Discover a new way to accelerate your Big Data project.

Search Engines, No SQL databases, Map Reduce, Distributed file system, all these concepts are part of the Big Data ecosystem.

Low level implementations provide better performances and better scalability while reducing the cost on the server infrastructure.

After two year of hard work, the OpenSearchServer team is proud to unveil its new Open Source Big Data Software Suite.

13:30 - State Of the Art in Machine Learning

Durée: 35 minutes

Orateurs: Olivier Grisel (Software Engineer, Inria)

A broad overview of what technologies are usable now, what are just around the corner

14:15 - Take back control of your web tracking Go further by doing it yourself

Durée: 35 minutes

Orateurs: Clément Stenac (CTO, Dataiku)

Tracking the actions of your users on your website is nowadays so fundamental that most people … don’t do it anymore, instead relying on SaaS products and dashboards. However, these services often only provide aggregated high-level views and keep the raw data.
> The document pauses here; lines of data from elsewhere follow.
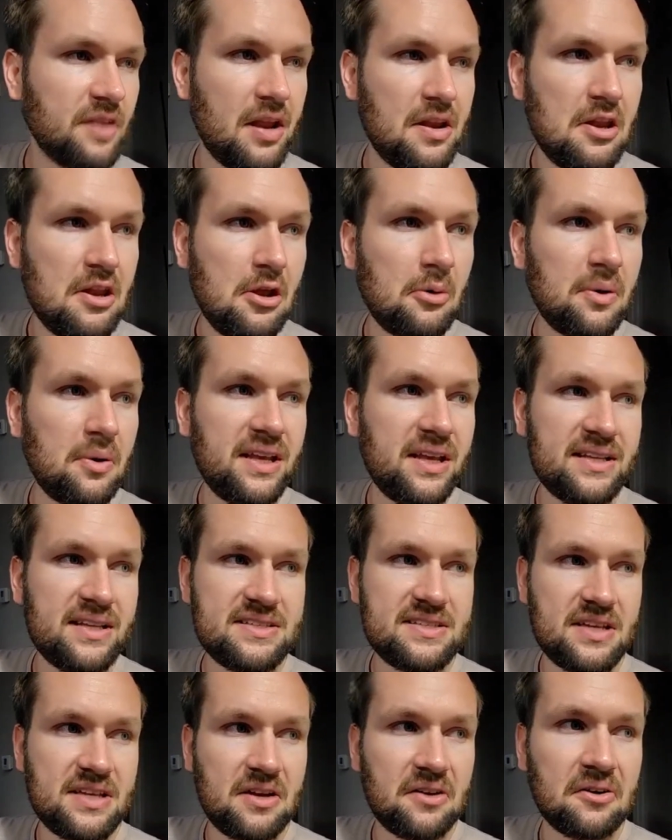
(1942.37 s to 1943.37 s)
knowing
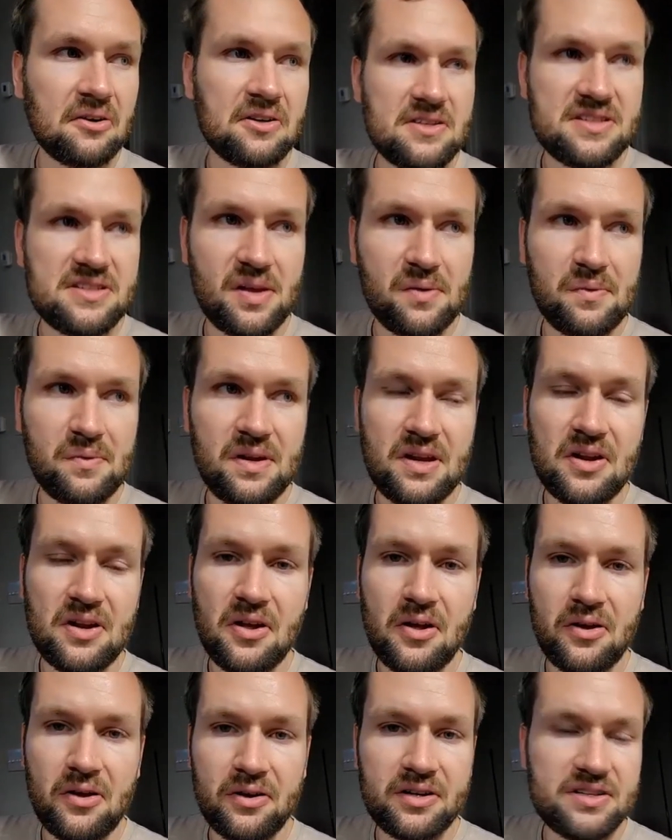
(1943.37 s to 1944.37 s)
it's
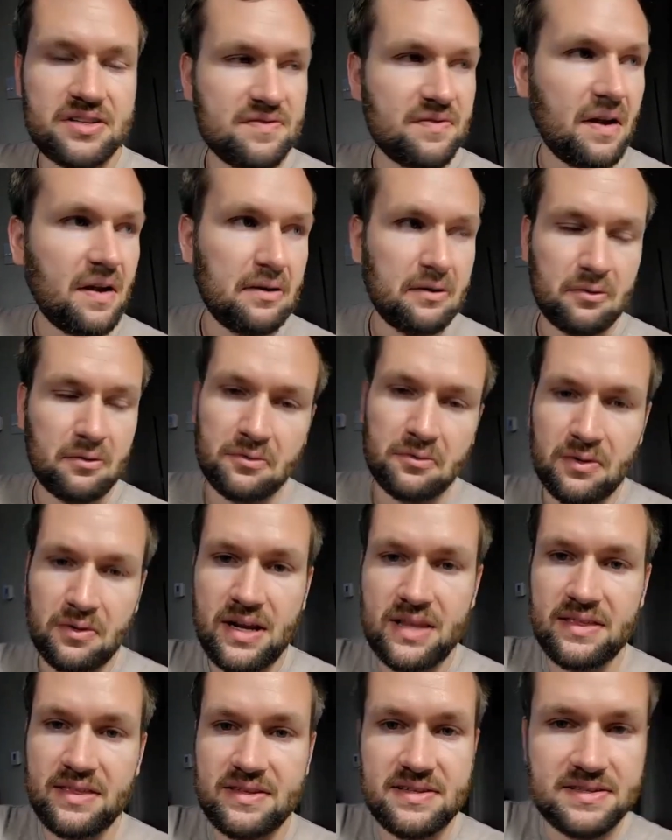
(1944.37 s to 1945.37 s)
$170, if I had to
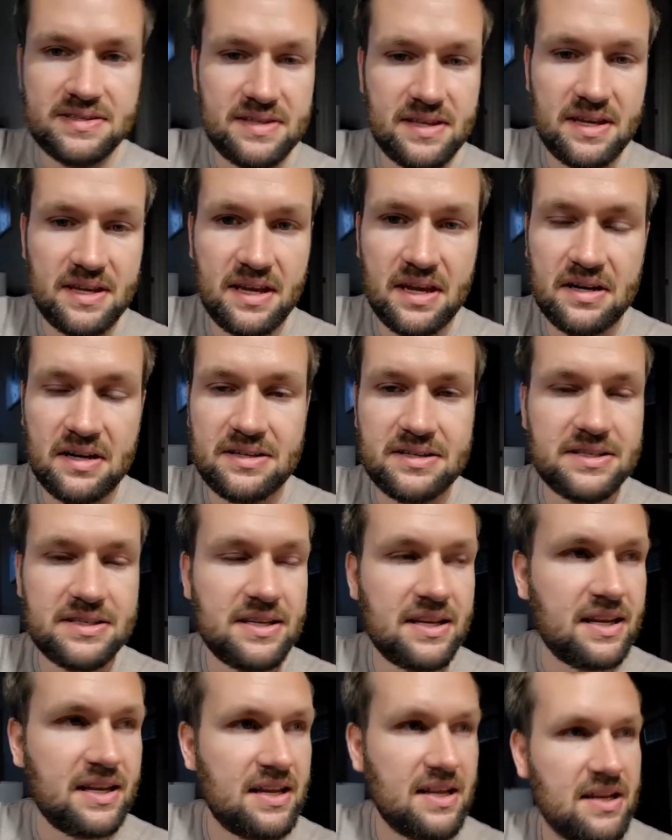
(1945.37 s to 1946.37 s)
rate this thing out of
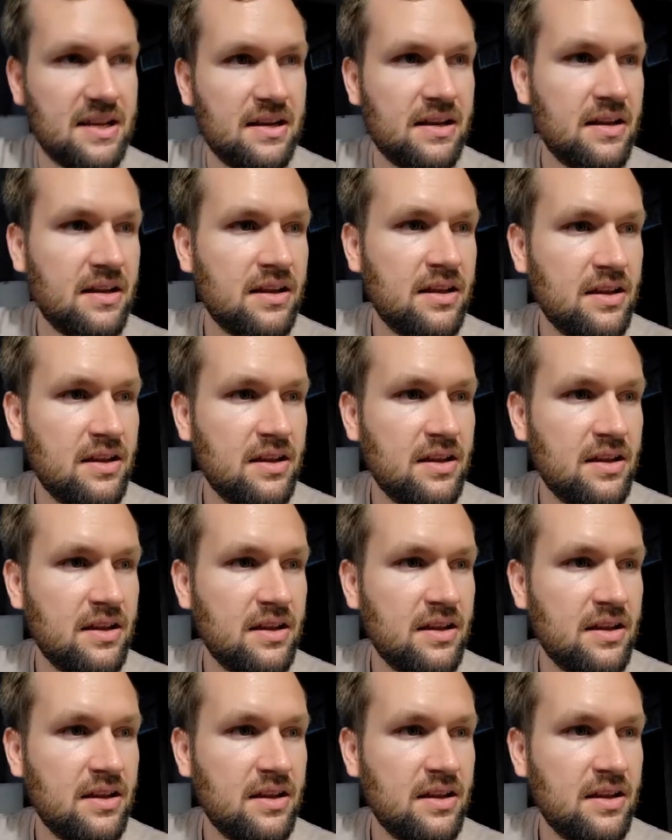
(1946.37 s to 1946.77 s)
10,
In this talk, we’ll first see how using raw tracking data can help you go from "number of page views" to a real understanding of your usage patterns and what kind of data and technologies you need for that.

We’ll then have a look at different architectures and challenges for web tracking and highlight the need for a dedicated and open tracking infrastructure.

Are Apache logs « web tracking data » ?
How to reconstruct user sessions ?
Are cookies good for your (web) health ?
What are the specific challenges for mobile tracking ?

In a last part, we’ll introduce WT1, an Open Source web tracker that solves this challenges and doesn’t hide your data. Anyone can deploy WT1 to take back control on his own web tracking data and build awesome data-driven services.

15:00 - Real time energy data analysis with Apache Storm

Durée: 35 minutes

Orateurs: Simon Maby (Software Architect, Octo Technology)

Storm est-il un bon candidat pour le traitement continu de données de sondes issues du smart metering? C'est la question à laquelle Octo Technology et EDF R&D ont essayé de répondre au cours d'un POC devant mesurer la pertinence de l'outil pour traiter 1700 millions d'indicateurs en moins d'une heure. Nous discuterons de l'architecture retenue pour ce projet ainsi que nos retours d'expériences sur les points suivants :

Champs des possibles et complexité de développement
Quelles possibilités pour le machine learning? et en particulier l'association avec R
Retours sur le framework Trident
Quelles performances sur un cluster type commodity Hardware d'une dizaine de noeuds
Industrialisation, robustesse et tolérance aux pannes.